Dataset entries

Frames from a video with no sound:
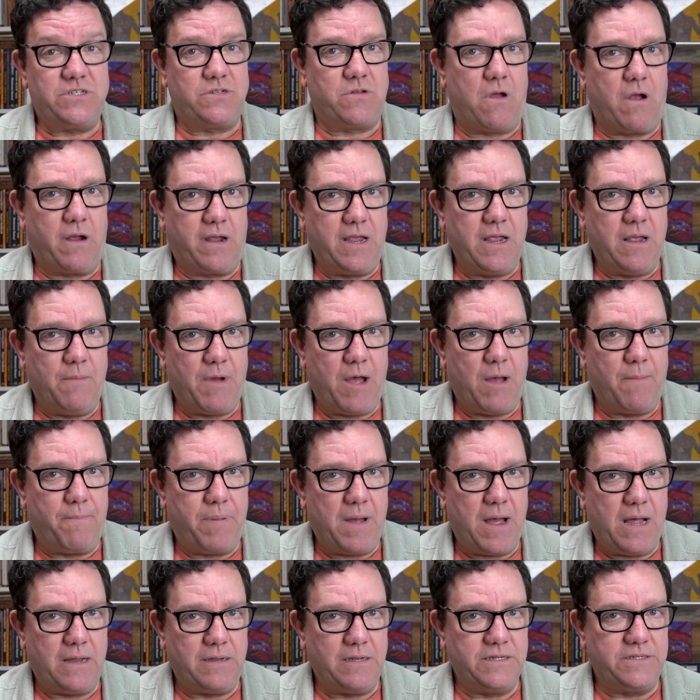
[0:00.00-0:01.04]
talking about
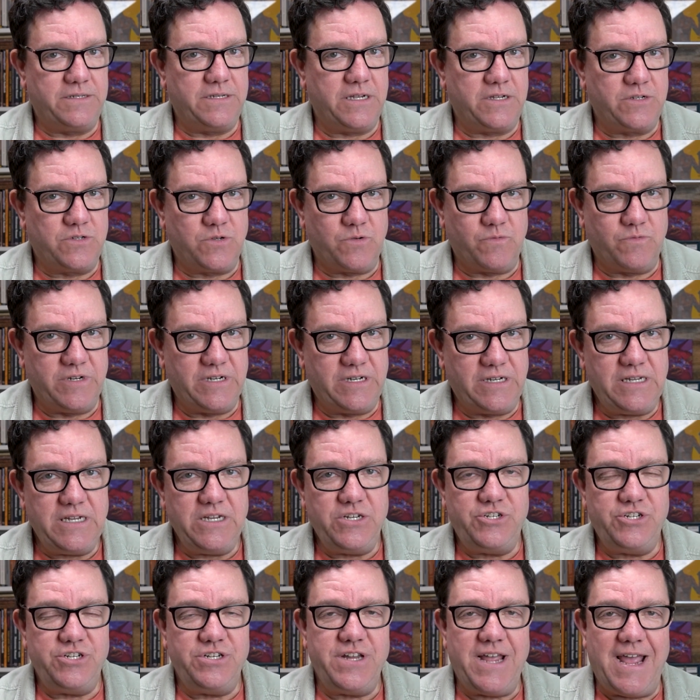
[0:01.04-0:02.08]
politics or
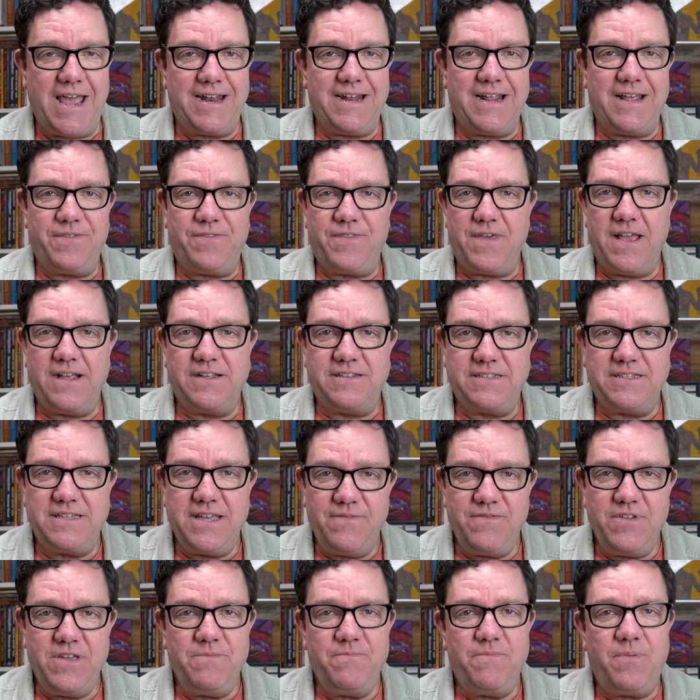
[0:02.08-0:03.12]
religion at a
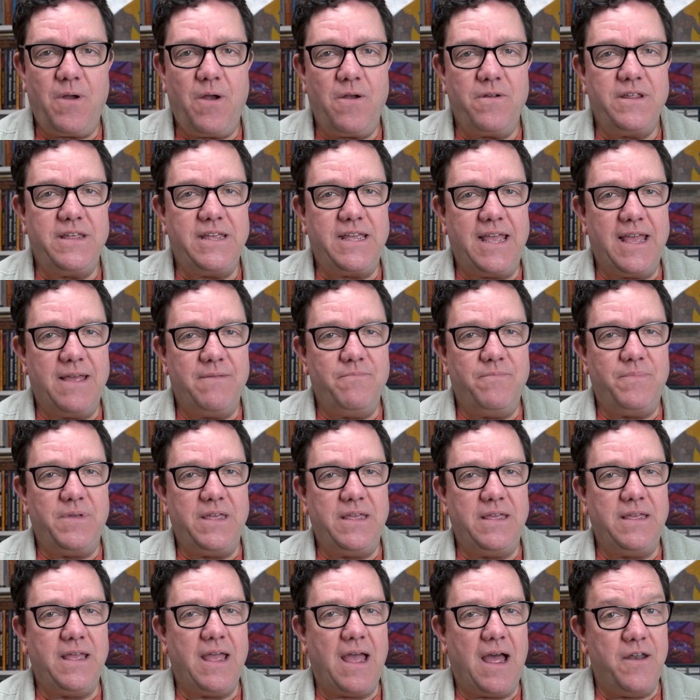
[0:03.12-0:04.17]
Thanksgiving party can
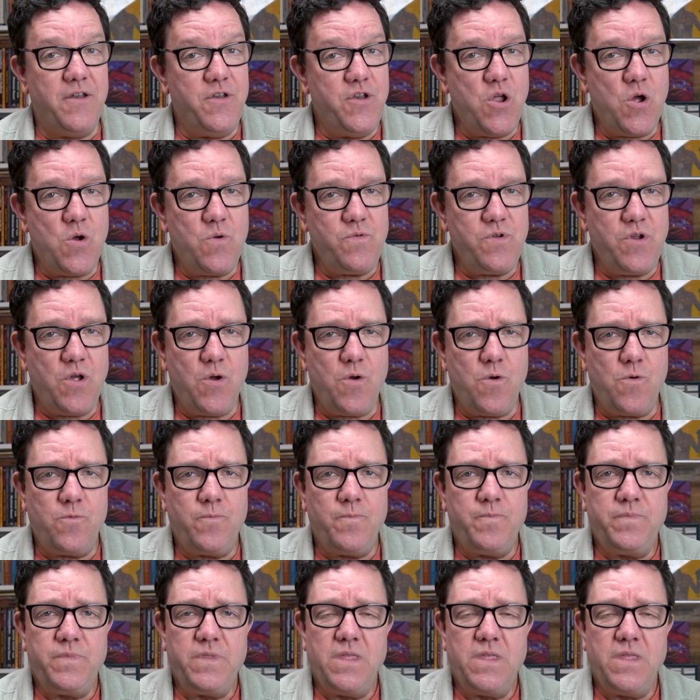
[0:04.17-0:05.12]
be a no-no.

Exercise - Retype the data word for word and keep the pictures out of it.

Answer space -
Frames from a video with no sound:
[0:00.00-0:01.04]
talking about
[0:01.04-0:02.08]
politics or
[0:02.08-0:03.12]
religion at a
[0:03.12-0:04.17]
Thanksgiving party can
[0:04.17-0:05.12]
be a no-no.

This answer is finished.